**INFORMATION PROVIDED:**
--------------------------------------------------

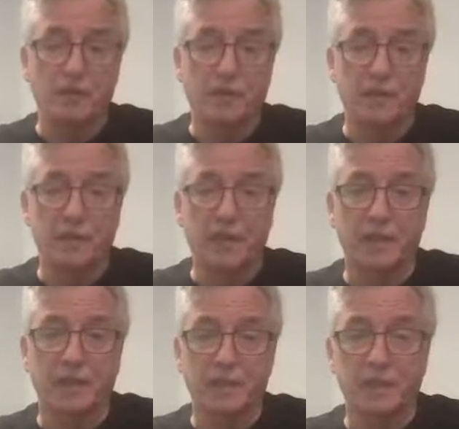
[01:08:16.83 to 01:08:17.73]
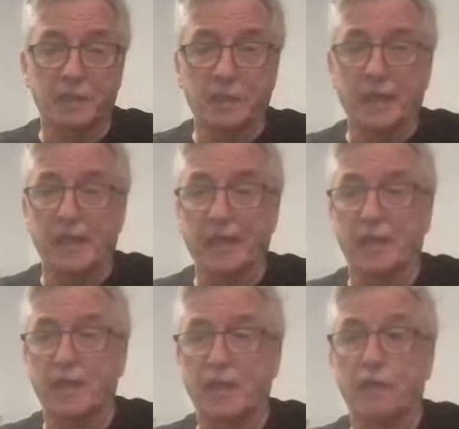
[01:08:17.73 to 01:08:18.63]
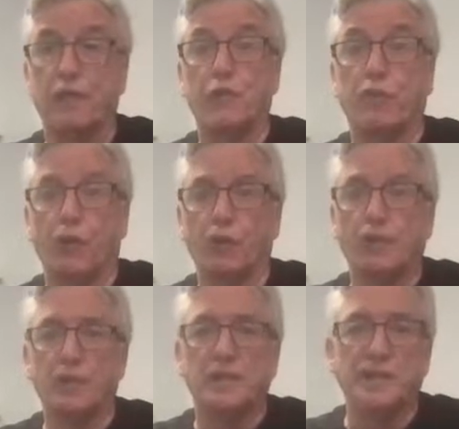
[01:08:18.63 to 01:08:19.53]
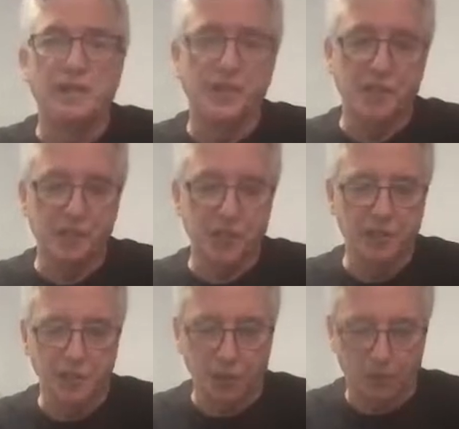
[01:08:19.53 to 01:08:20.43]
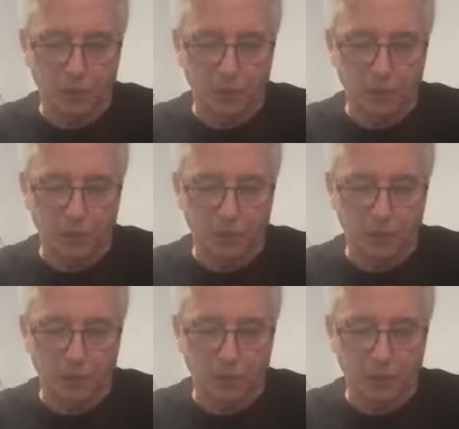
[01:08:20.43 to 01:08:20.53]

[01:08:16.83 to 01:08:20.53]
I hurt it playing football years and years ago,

--------------------------------------------------

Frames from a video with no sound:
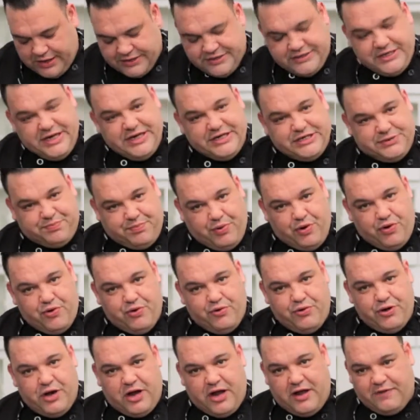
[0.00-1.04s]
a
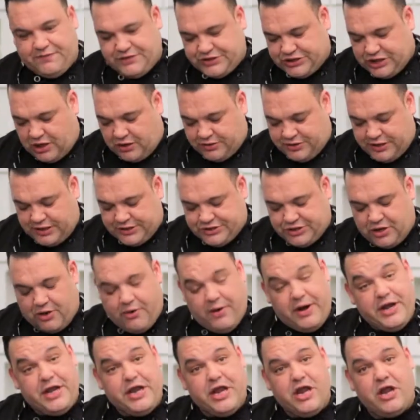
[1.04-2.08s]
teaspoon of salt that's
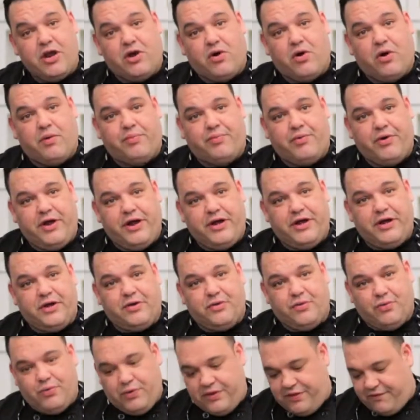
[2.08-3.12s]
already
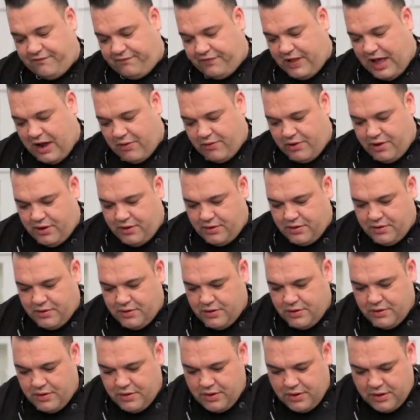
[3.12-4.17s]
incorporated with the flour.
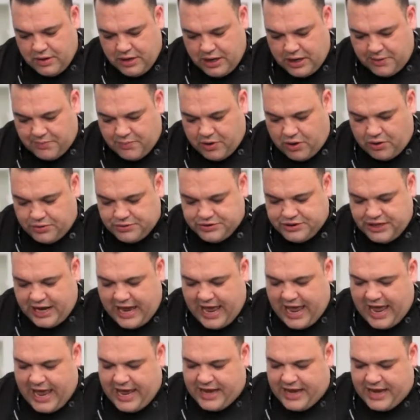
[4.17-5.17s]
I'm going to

--------------------------------------------------

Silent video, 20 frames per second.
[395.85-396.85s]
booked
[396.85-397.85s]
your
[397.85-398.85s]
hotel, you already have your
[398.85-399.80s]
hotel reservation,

--------------------------------------------------

**PROBLEM STATEMENT:** If a line above contains the string "video", count it, then give the total and nothing else.

**REPLY TO THE TASK:** 2